→ What you need to do
Go through the entries and transcribe each one exactly, dropping the pictures.
---------- Provided records
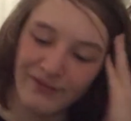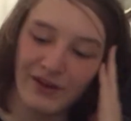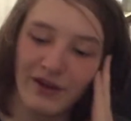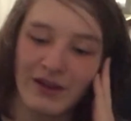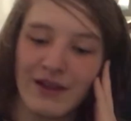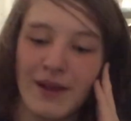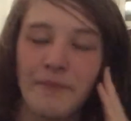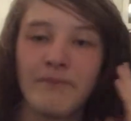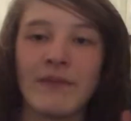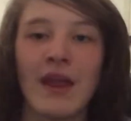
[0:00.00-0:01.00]
an idea.
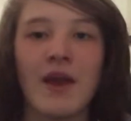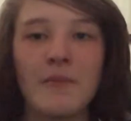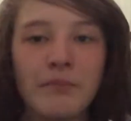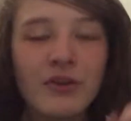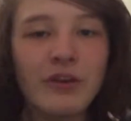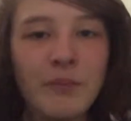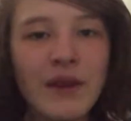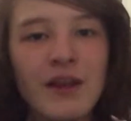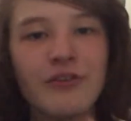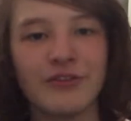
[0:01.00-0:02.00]
But to
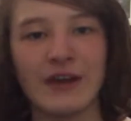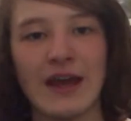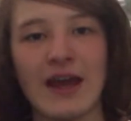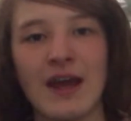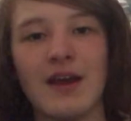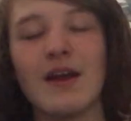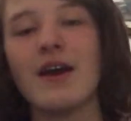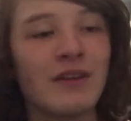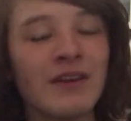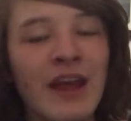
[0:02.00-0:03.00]
be fair,
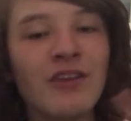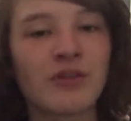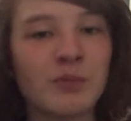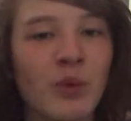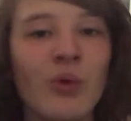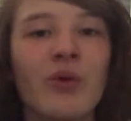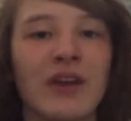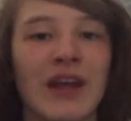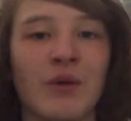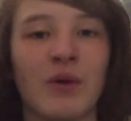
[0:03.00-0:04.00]
the next
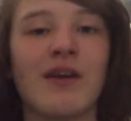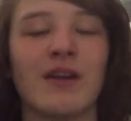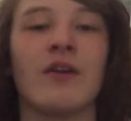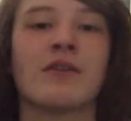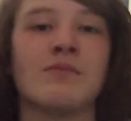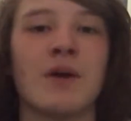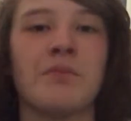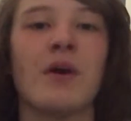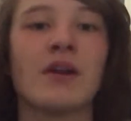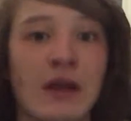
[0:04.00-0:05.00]
morning when I looked at my
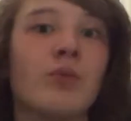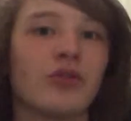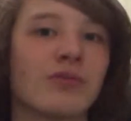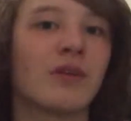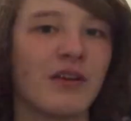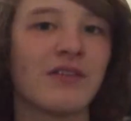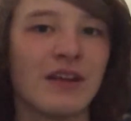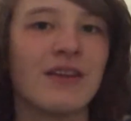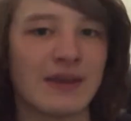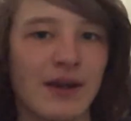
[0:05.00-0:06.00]
bike, it was
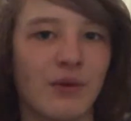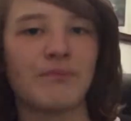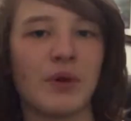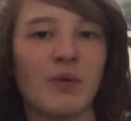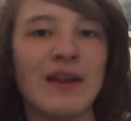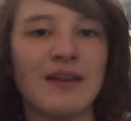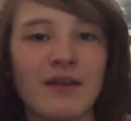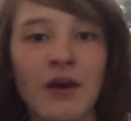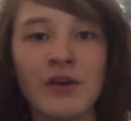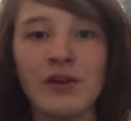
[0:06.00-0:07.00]
rusty as hell. But when
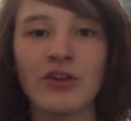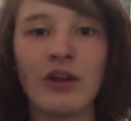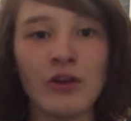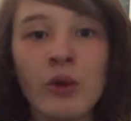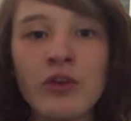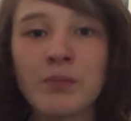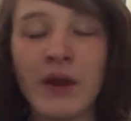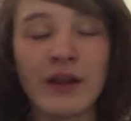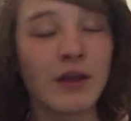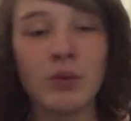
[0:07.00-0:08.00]
I looked at Luke's
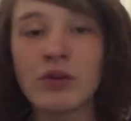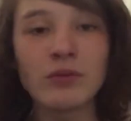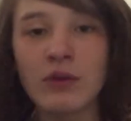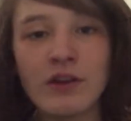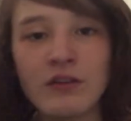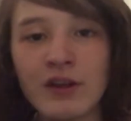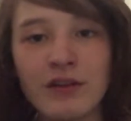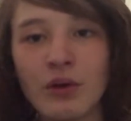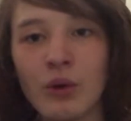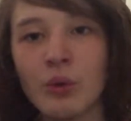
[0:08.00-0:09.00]
bike, it wasn't rusty
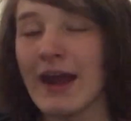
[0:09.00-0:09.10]
at all.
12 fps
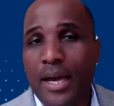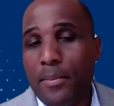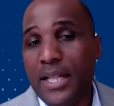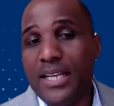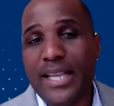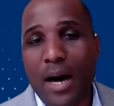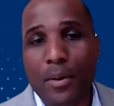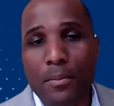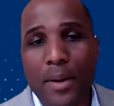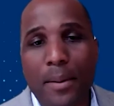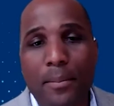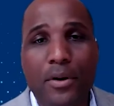Many NAILBA
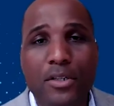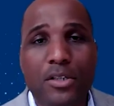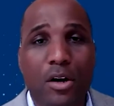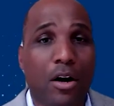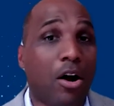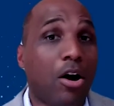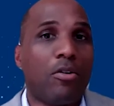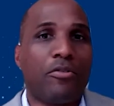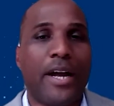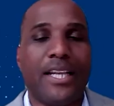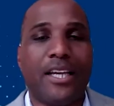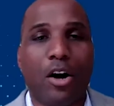members are
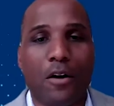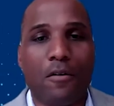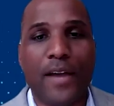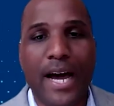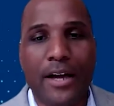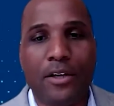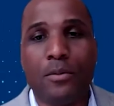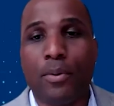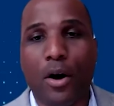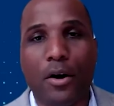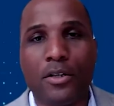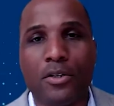already our valued
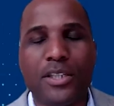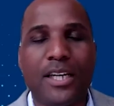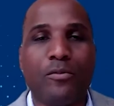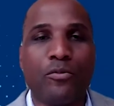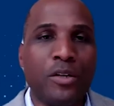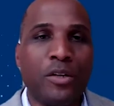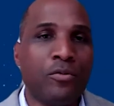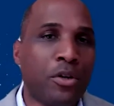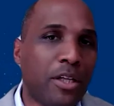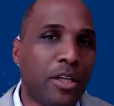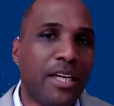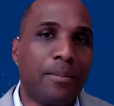partners, and we
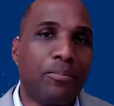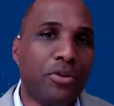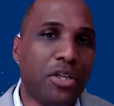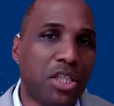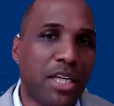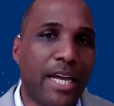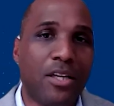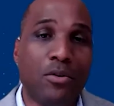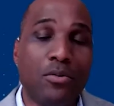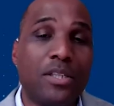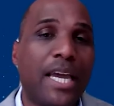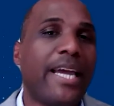really appreciate you
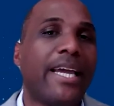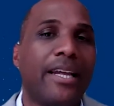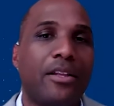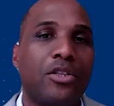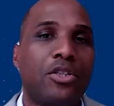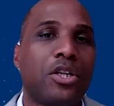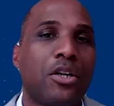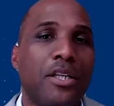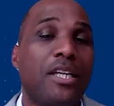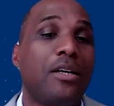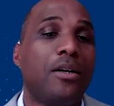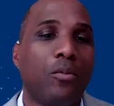taking the
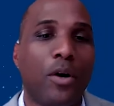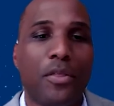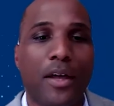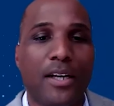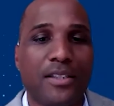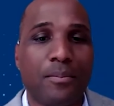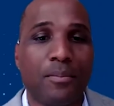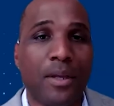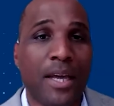journey with us.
--------------------
→ Answer to the exercise
[0:00.00-0:01.00]
an idea.
[0:01.00-0:02.00]
But to
[0:02.00-0:03.00]
be fair,
[0:03.00-0:04.00]
the next
[0:04.00-0:05.00]
morning when I looked at my
[0:05.00-0:06.00]
bike, it was
[0:06.00-0:07.00]
rusty as hell. But when
[0:07.00-0:08.00]
I looked at Luke's
[0:08.00-0:09.00]
bike, it wasn't rusty
[0:09.00-0:09.10]
at all.
12 fps
Many NAILBA
members are
already our valued
partners, and we
really appreciate you
taking the
journey with us.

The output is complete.